Import SQL Server data into Apache Solr using Data Import Handler via JDBC

Introduction

Apache Solr is an open source enterprise search engine for data stored in HDFS which enables organizations to perform full-text search and real-time indexing. Many applications store data in Relational databases, and searching the data is a common use case that you'll have to deal with. You can search the data in Relational or structured databases by importing the data using Apache Solr’s Data Import Handler. The Data Import handler is a way of importing data from a database using JDBC drivers and indexing it. To help you get started, we put together this tutorial on how you can import data from SQL Server in to Apache Solr for indexing using Data Import Handler via JDBC.

Prerequisites

The tutorial will assume that you are using a Linux machine. You can follow the tutorial even if you are using a Windows machine and it can give you an idea on how to import SQL Server data in to Apache Solr.
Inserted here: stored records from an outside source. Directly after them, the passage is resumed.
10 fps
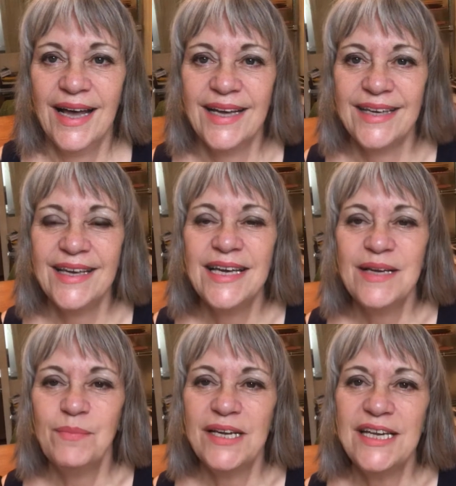Hi,
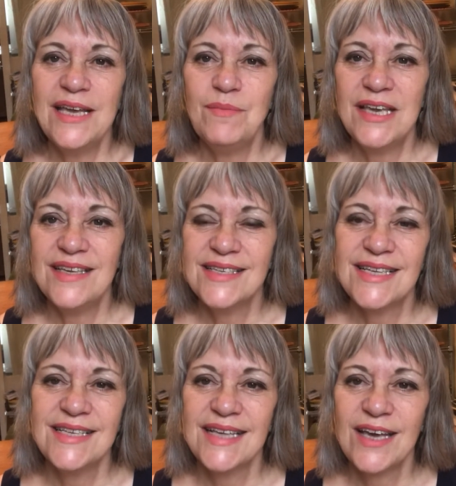my name is
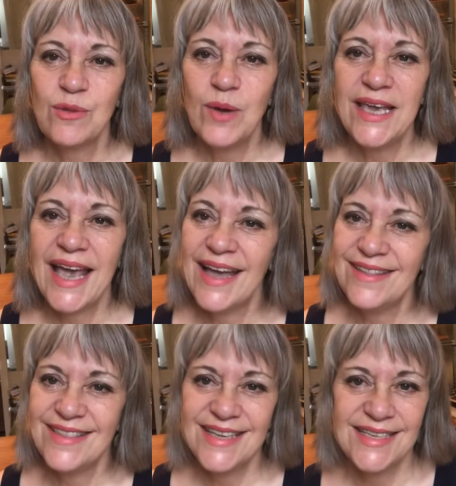Liz Hathway
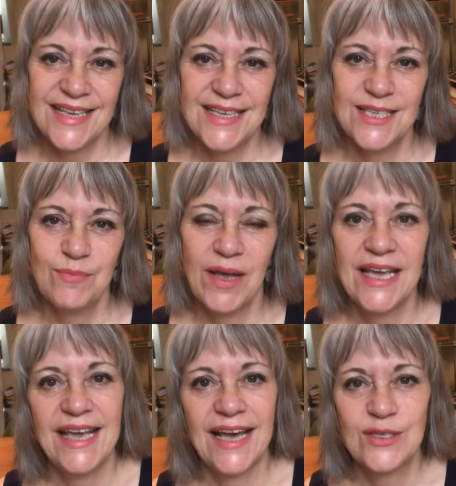and this is
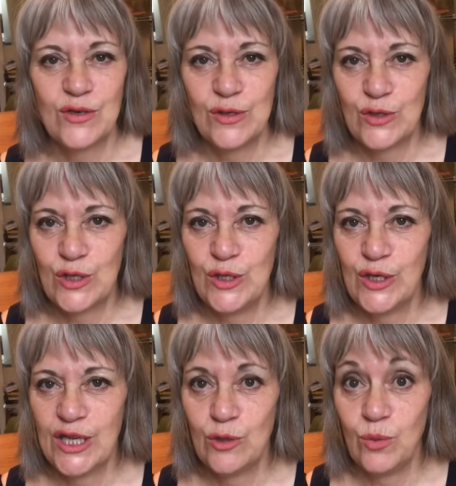my astrological
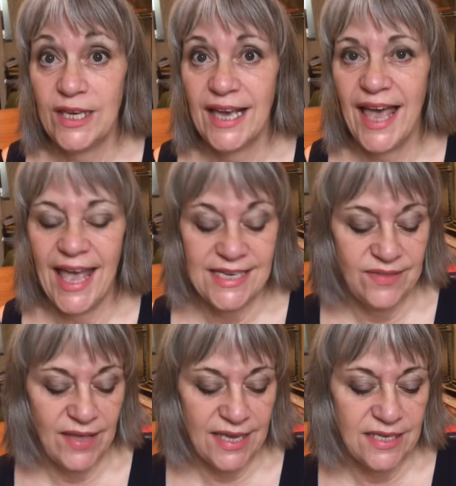look at the week ahead
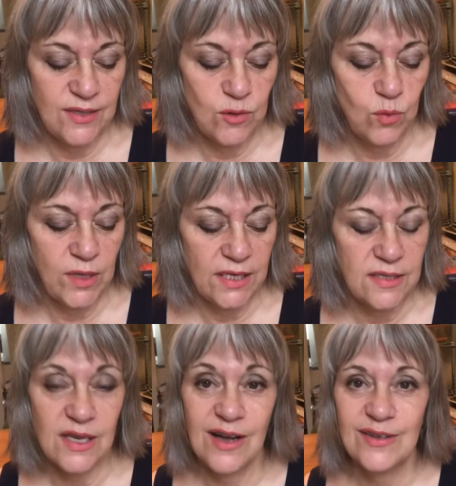and that is the week
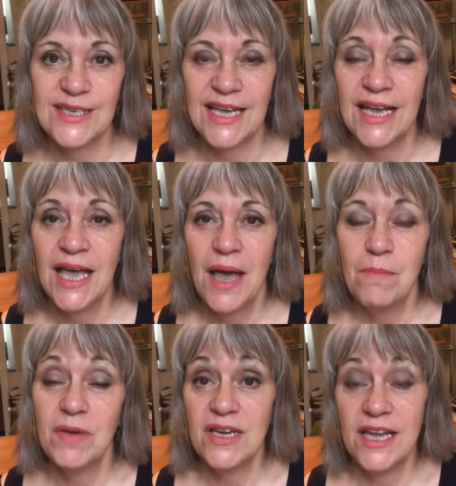starting
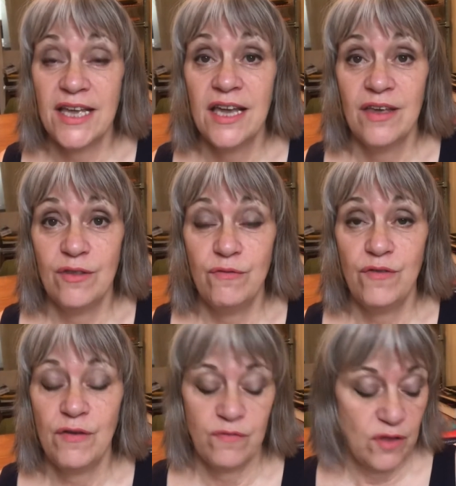Monday the
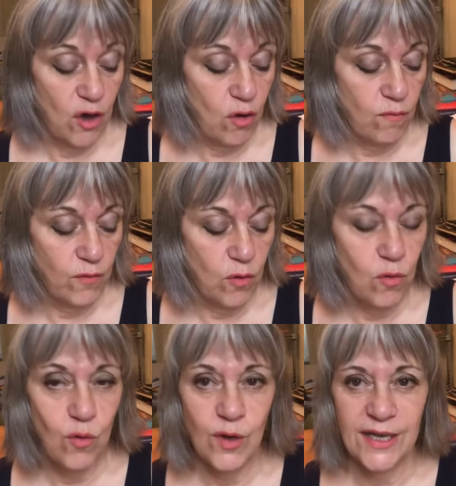5th of
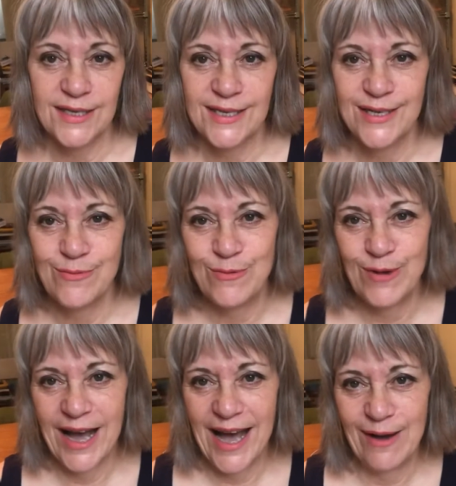August.
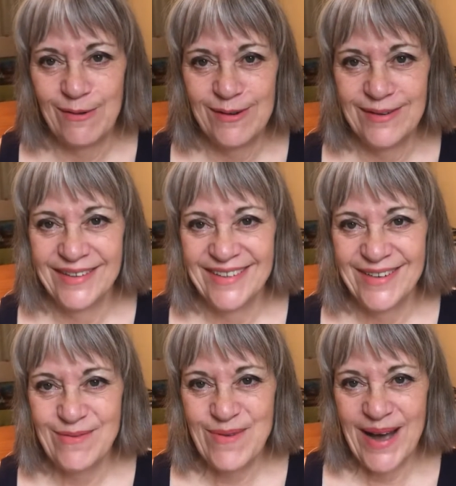Wow,
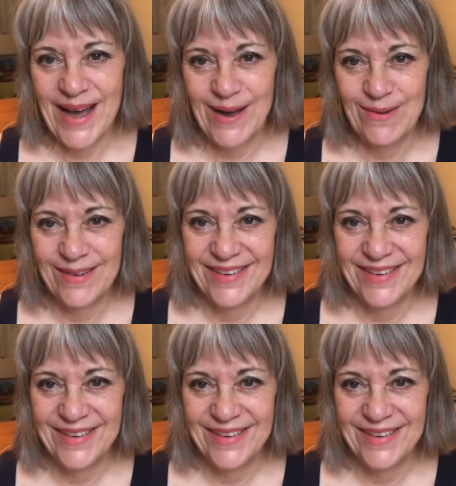wow,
This tutorial also assumes that you have a Progress DataDirect JDBC driver for SQL Server. If you do not yet have that driver installed, please follow these steps:

  1. Download Progress DataDirect SQL Server JDBC driver on to your machine.
  2. Install SQL Server JDBC driver by running the below command in the downloaded location.

    java -jar PROGRESS_DATADIRECT_JDBC_SQLSERVER_ALL.jar -i console


  3. This will launch the installer in your console. It should be a fairly straight forward install, but if you need help with installation, you can visit this documentation page.

Download and Configure Apache Solr

  1. Download Apache Solr and extract the files from downloaded package
  2. Start Apache Solr by running the following command in your terminal at the location where you have extracted Apache Solr.

    bin/solr start


  3. Once Solr has started running, create a new core by running the below command.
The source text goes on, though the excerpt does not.